October 15, 2015
The key is to walk that sweet spot between being ahead of your competitors and staying relevant and interesting to consumers, but by the same token, if you are too innovative you may actually be out in front too far of where your customers are today. Anyone remember Webvan? It was a grocery delivery service that went bankrupt in 2001. Consumers simply weren’t ready and willing to give up their grocery shopping and let someone else do it for them. Fast forward 15ish-years and you have Instacart and others who are doing exactly what Webvan promised and who appear, at this juncture, to be thriving.
What changed to make Instacart a possibility where Webvan failed? In part, the technology changed making Instacart easier for consumers to access and utilize. But equally as important, consumers’ attitudes towards grocery shopping versus time-savings shifted drastically as well.

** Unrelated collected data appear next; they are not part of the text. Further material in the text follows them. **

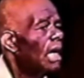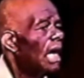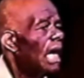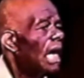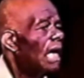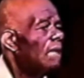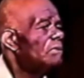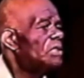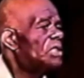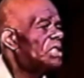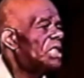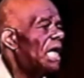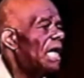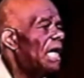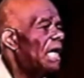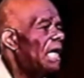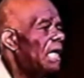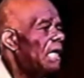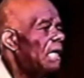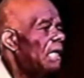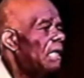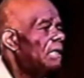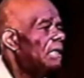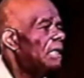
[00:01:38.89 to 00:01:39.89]
I'm
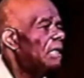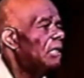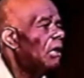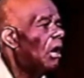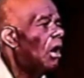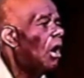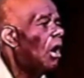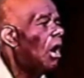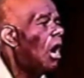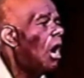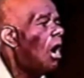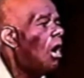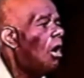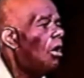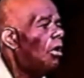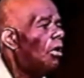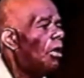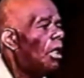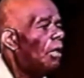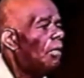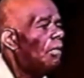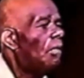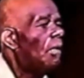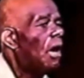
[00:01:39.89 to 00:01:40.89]
saying that
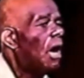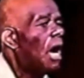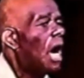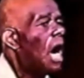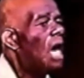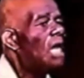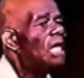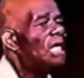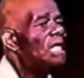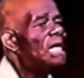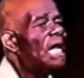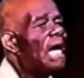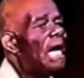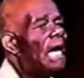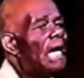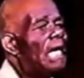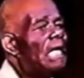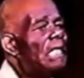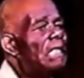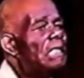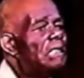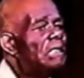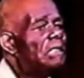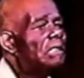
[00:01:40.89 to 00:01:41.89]
all
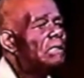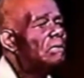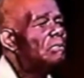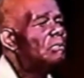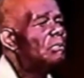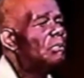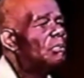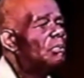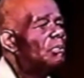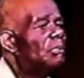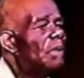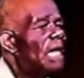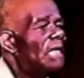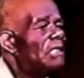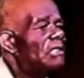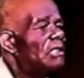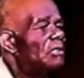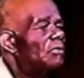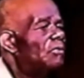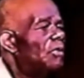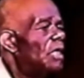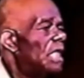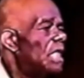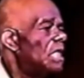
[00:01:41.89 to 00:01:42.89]
organized
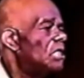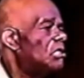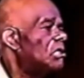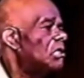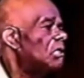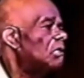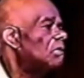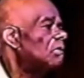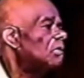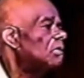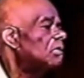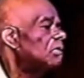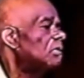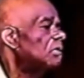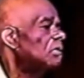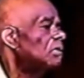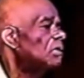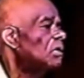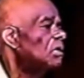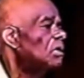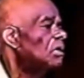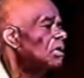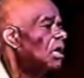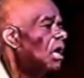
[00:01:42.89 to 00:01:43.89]
present religions
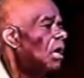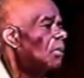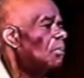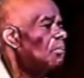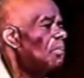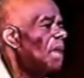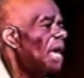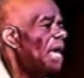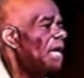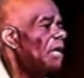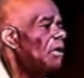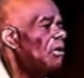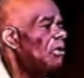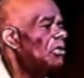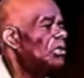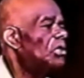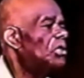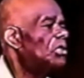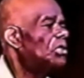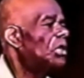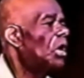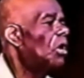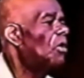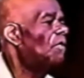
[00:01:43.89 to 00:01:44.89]
are male
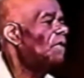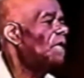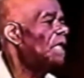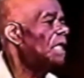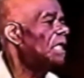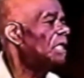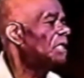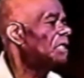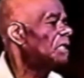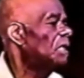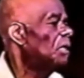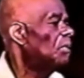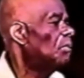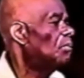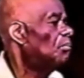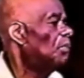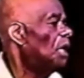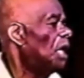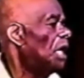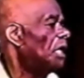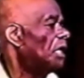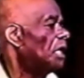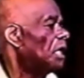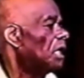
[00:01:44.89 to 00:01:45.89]
chauvinist
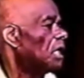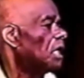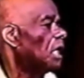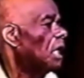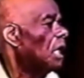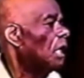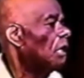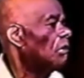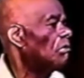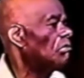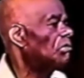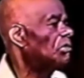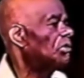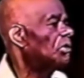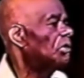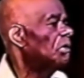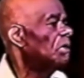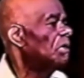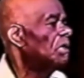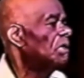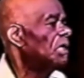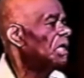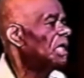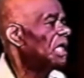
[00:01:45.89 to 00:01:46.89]
murder cults.
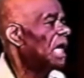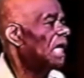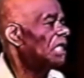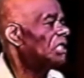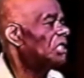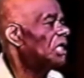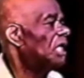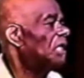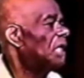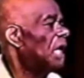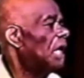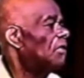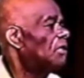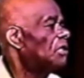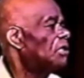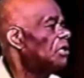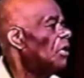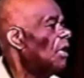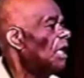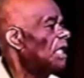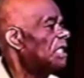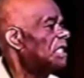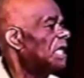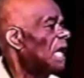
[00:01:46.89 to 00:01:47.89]
And I say there is
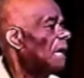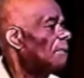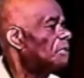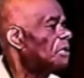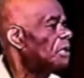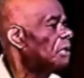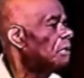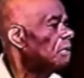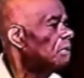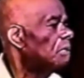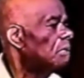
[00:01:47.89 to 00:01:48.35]
no exception.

Some might argue that food products in and of themselves simply can’t be as innovative as technology but think about if Sriracha popcorn has been debuted in 2000 like Webvan. Would the ‘meat and potatoes’ American food culture have been as open and accepting of spicy-hot popcorn when all they were used to was butter flavor?
Food can be as innovative as technology and any other industry out there. However, innovation for innovation’s sake isn’t the end game. You need to make sure, first and foremost, that the products’ you’re creating have an audience ready and willing to accept them.